Imaging Physics meets Machine Learning: AI approaches for Image Reconstruction and Acquisition


Bo Zhu
Harvard Medical School


Polina Golland
Over the past few decades, top-down expert engineering has driven the
creative design of tomographic imaging acquisition and reconstruction
processes. Image reconstruction is challenging because analytic
knowledge of the exact inverse transform may not exist a priori,
especially in the presence of sensor non-idealities and noise. Thus,
the standard reconstruction approach involves approximating the
inverse function with multiple ad hoc stages in a signal processing
chain whose composition depends on the details of each acquisition
strategy. We present here a unified framework for image
reconstruction, AUtomated TransfOrm by Manifold APproximation
(AUTOMAP), which recasts image reconstruction as a data-driven,
supervised learning task that allows a mapping between sensor and
image domain to emerge from an appropriate corpus of training
data.
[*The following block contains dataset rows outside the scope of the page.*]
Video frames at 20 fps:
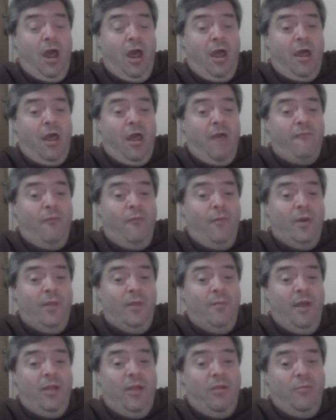I have already
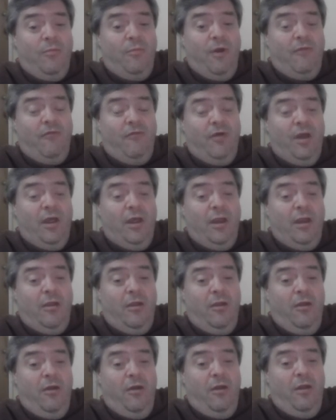mentioned, by the way, in
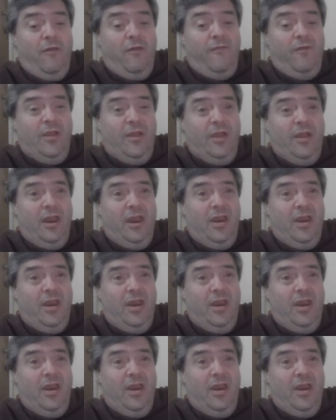an earlier video,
Implemented with a deep neural network, AUTOMAP is remarkably
flexible in learning reconstruction transforms for a variety of
acquisition strategies, utilizing a single network architecture and
hyperparameters. We further demonstrate its efficiency in sparsely
representing transforms along low-dimensional manifolds, resulting in
superior immunity to noise and a reduction in reconstruction artifacts
compared with conventional handcrafted reconstruction methods. In
this talk we also describe work deploying machine learning for MR
image acquisition with AUTOmated pulse SEQuence generation (AUTOSEQ),
using both model-based and model-free reinforcement learning
approaches to produce canonical (gradient echo) as well as
non-intuitive pulse sequences that can perform spatial encoding and
slice selection in unknown inhomogeneous B0 fields.